Esiste un mondo intero per amarsi: camere profumate, parchi al tramonto, spiagge dove il mare benedice ogni bacio. Non serve profanare [ed è questa la parola giusta, piaccia o no] uno spazio altrui per dimostrare che l’amore è libero. Anzi, la vera libertà sta proprio nel saper riconoscere i confini: nel rispettare ciò che altri considerano sacro, anche quando noi non lo facciamo.
Parliamo allora di ipocrisia, se vogliamo. Ma l’ipocrisia non sta in chi chiede rispetto per un luogo di culto. Sta semmai nel confondere ogni vincolo con repressione, ogni limite con paura, ogni regola con bigottismo. Sta nel credere che la maturità consista nel fare tutto ciò che si desidera, ovunque e comunque, senza considerare che la nostra libertà finisce dove comincia quella degli altri.
Il profumo di pelle sudata è più sincero di mille genuflessioni ipocrite?

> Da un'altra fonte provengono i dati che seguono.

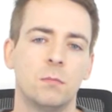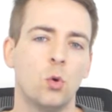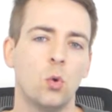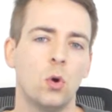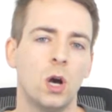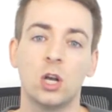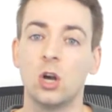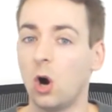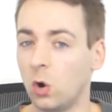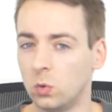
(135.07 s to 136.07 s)
or a
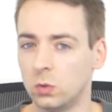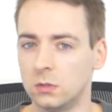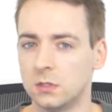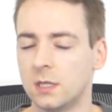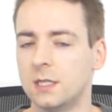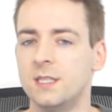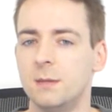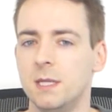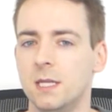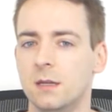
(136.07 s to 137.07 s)
cold
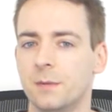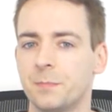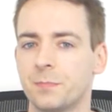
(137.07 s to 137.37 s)
demeanor.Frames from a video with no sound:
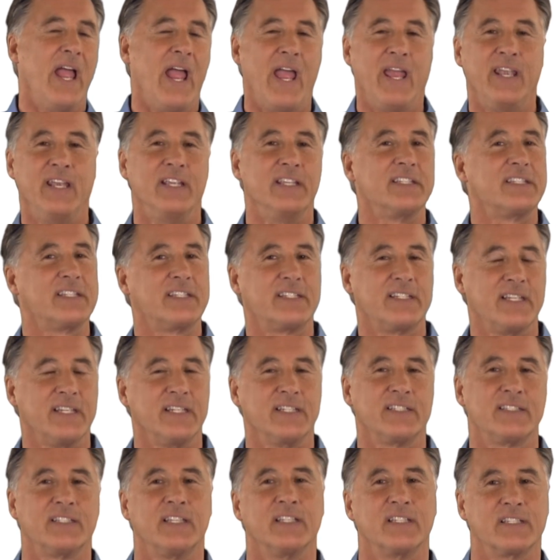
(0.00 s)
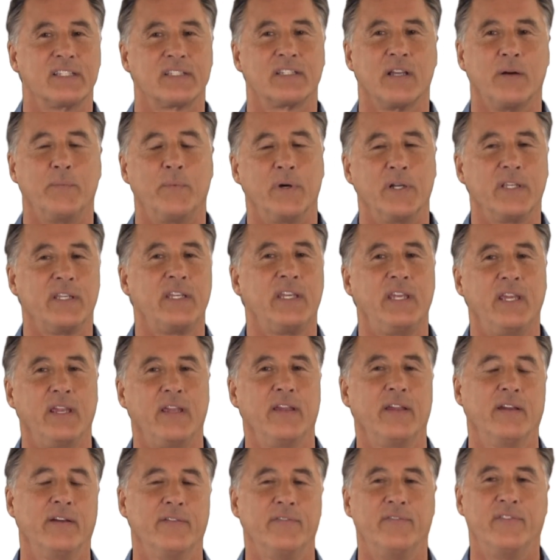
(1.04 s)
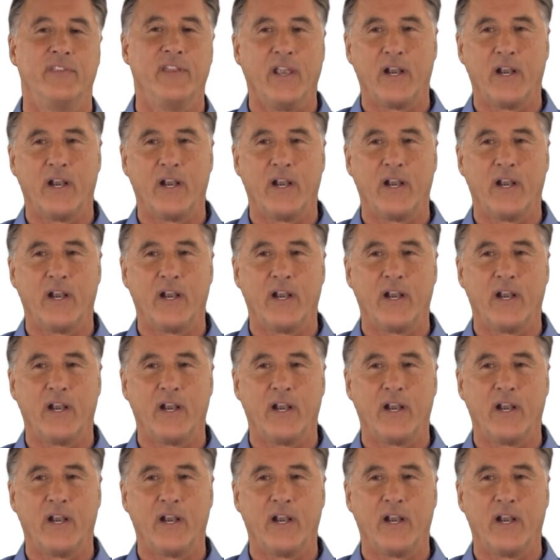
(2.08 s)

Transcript: and insist that someone give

Forse. Ma la sincerità non è licenza di calpestare. L’amore vero — quello carnale incluso — sa contenere se stesso, non per paura del giudizio divino, ma per rispetto verso l’umano. Sa scegliere il momento e il luogo; sa riconoscere che esistono spazi dove il desiderio deve farsi da parte perché altri sentimenti, altrettanto sacri, possano respirare.
Non serve acqua santa per riparare questo scandalo. Serve semplicemente civiltà: quella capacità di convivere riconoscendo che il mondo non è solo nostro; che i luoghi hanno storie e memorie che ci precedono; che la vera trasgressione non sta nel fare l’amore in chiesa, ma nell’aver dimenticato che l’amore, quello autentico, include anche la delicatezza di non ferire chi sta pregando accanto a noi.
I due ragazzi hanno celebrato la vita, dici? No: hanno celebrato solo se stessi, con la spavalderia di chi crede che bastino due corpi accesi per santificare qualunque spazio. Ma la vita, quella vera, si celebra anche imparando a dire non qui, non ora — non per reprimere il desiderio, ma per custodirlo con quella sapienza che distingue l’amore dal capriccio, la passione dalla prepotenza.
Ecco l’unica benedizione necessaria: non quella dell’incenso sui pavimenti profanati, ma quella dell’educazione civile sui cuori troppo sicuri di sé. Perché l’amore, quando è davvero grande, sa farsi piccolo di fronte al sacro altrui.